**Provided material:**
==================================================

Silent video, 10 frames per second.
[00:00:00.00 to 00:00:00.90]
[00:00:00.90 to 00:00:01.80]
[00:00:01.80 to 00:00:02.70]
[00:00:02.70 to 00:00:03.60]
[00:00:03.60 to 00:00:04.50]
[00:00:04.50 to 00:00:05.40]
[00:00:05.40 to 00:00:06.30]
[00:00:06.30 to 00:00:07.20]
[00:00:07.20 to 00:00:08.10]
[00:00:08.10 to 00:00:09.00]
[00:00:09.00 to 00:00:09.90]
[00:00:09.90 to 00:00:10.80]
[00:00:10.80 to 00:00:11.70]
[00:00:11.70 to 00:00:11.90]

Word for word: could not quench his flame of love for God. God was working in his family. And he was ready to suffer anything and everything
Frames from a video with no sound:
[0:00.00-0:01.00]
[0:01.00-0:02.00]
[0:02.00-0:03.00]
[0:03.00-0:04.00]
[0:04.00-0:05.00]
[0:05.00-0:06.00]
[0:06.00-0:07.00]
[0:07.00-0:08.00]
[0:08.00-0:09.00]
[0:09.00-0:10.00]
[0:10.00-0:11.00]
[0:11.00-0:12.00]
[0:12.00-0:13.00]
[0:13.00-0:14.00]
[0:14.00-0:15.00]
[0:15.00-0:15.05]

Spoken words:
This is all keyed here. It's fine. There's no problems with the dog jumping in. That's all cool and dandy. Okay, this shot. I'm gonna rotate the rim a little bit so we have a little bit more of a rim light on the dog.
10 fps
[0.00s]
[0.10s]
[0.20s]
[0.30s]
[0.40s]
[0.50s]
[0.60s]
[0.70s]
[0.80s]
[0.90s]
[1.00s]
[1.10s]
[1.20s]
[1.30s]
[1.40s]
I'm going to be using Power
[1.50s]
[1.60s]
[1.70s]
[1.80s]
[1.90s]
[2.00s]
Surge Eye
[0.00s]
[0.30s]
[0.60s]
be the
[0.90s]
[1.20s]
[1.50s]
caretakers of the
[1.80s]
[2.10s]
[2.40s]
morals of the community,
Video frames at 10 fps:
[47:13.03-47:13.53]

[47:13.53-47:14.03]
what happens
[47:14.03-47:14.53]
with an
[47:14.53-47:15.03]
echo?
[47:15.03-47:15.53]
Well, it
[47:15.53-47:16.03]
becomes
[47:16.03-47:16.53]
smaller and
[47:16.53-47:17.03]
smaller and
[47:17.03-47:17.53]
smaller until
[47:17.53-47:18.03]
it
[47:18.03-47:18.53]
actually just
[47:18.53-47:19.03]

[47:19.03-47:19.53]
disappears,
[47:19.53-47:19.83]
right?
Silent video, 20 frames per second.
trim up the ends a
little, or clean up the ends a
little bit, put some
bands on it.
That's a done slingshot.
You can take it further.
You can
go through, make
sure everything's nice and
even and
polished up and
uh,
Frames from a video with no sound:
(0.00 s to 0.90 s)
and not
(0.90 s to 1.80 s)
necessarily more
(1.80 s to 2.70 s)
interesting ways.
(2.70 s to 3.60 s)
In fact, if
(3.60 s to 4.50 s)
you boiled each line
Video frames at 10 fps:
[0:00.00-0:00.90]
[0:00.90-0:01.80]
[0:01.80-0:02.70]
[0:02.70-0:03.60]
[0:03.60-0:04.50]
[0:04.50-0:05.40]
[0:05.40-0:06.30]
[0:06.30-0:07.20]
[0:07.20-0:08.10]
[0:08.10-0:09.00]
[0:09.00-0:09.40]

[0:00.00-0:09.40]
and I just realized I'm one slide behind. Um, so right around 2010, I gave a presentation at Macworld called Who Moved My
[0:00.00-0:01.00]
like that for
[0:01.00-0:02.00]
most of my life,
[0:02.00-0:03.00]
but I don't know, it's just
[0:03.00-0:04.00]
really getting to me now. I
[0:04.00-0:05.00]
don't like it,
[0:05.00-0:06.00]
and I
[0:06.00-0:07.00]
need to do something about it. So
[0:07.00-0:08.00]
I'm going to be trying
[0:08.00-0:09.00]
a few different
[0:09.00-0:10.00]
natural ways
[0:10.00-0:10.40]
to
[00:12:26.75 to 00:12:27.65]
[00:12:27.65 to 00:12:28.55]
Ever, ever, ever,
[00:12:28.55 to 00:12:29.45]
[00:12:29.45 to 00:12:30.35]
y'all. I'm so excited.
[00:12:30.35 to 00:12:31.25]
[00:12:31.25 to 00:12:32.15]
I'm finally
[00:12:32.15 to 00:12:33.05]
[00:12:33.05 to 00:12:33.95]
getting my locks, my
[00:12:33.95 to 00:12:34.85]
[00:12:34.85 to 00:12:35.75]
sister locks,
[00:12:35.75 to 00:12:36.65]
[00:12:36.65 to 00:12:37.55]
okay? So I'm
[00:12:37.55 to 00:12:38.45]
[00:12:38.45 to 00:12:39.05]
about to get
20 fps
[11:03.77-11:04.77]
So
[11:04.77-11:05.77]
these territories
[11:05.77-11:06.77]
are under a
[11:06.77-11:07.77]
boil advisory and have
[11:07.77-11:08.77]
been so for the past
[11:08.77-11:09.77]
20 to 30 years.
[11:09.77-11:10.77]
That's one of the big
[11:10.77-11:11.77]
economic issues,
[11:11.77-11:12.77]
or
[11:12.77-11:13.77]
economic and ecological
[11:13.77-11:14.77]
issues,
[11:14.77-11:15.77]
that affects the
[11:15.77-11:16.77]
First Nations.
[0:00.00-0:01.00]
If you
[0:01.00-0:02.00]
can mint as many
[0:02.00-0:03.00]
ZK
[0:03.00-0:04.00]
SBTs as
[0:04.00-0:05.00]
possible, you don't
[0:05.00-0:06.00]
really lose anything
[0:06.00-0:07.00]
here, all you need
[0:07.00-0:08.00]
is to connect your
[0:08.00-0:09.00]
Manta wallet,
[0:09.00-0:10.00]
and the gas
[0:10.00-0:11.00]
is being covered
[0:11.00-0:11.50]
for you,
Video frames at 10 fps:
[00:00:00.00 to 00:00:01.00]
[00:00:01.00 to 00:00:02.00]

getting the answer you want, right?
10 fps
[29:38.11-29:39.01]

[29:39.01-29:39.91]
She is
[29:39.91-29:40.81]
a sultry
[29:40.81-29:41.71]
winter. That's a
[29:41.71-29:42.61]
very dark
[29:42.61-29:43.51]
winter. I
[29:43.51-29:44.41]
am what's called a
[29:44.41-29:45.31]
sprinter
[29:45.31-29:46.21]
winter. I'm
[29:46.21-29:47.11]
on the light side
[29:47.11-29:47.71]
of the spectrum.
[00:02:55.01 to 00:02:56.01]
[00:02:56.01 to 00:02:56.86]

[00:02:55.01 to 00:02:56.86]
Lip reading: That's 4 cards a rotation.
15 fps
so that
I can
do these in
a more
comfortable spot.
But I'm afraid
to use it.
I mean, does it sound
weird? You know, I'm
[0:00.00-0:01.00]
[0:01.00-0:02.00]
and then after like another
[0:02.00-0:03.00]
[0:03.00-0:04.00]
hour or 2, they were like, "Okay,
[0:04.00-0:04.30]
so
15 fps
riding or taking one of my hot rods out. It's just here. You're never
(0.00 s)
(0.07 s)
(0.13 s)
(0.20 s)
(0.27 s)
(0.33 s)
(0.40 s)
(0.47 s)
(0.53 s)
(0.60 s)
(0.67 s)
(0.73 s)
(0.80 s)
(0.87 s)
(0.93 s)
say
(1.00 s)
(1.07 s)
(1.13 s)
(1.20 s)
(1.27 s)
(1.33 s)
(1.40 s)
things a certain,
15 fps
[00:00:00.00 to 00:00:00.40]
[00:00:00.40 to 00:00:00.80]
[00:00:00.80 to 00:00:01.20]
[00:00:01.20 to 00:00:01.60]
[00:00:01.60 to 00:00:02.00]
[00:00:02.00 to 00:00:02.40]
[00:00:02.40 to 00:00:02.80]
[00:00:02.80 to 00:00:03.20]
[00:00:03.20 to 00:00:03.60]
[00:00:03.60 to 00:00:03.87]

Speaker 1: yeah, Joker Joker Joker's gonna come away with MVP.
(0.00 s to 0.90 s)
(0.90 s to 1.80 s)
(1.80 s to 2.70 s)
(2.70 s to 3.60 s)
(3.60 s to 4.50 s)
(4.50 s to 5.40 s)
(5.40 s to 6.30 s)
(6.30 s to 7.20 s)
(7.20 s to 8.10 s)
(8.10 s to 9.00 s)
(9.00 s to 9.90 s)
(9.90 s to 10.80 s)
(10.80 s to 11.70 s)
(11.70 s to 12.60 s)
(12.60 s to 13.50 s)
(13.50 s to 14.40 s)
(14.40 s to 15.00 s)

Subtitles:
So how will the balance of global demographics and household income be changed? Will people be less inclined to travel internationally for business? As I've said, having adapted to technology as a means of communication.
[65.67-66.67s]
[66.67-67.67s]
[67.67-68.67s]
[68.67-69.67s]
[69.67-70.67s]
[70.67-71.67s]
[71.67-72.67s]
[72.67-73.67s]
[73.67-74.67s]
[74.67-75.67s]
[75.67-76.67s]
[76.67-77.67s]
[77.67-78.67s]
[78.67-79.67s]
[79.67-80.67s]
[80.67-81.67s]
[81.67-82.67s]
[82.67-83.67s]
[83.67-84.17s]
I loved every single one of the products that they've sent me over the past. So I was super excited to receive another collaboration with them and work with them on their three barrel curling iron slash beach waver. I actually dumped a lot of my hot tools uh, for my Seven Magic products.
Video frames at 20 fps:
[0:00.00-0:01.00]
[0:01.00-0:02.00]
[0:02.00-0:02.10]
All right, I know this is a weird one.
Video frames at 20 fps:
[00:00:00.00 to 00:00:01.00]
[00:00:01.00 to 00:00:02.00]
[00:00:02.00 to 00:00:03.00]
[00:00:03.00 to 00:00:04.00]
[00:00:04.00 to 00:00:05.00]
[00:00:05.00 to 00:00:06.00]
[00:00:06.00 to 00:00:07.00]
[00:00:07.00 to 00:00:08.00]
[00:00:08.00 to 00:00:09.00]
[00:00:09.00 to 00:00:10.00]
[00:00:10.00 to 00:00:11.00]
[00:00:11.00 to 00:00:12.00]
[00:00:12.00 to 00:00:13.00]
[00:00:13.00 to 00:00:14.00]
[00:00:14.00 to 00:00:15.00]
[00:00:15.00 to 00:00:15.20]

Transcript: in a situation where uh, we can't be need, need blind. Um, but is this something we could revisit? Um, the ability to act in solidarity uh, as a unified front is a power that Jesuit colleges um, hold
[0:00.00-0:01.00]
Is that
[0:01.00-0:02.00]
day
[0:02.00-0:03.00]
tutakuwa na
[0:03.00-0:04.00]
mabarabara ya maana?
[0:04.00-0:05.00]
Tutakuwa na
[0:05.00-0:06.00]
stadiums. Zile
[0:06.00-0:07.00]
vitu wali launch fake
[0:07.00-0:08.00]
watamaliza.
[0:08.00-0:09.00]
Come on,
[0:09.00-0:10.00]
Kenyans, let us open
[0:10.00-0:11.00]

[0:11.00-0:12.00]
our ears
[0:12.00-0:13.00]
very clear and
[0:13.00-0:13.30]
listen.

==================================================

**Exercise brief:** Starting at the first line of the records, print each line exactly, stopping after the line that contains "[00:00:11.70 to 00:00:11.90]".

**Answer section:**
Silent video, 10 frames per second.
[00:00:00.00 to 00:00:00.90]
[00:00:00.90 to 00:00:01.80]
[00:00:01.80 to 00:00:02.70]
[00:00:02.70 to 00:00:03.60]
[00:00:03.60 to 00:00:04.50]
[00:00:04.50 to 00:00:05.40]
[00:00:05.40 to 00:00:06.30]
[00:00:06.30 to 00:00:07.20]
[00:00:07.20 to 00:00:08.10]
[00:00:08.10 to 00:00:09.00]
[00:00:09.00 to 00:00:09.90]
[00:00:09.90 to 00:00:10.80]
[00:00:10.80 to 00:00:11.70]
[00:00:11.70 to 00:00:11.90]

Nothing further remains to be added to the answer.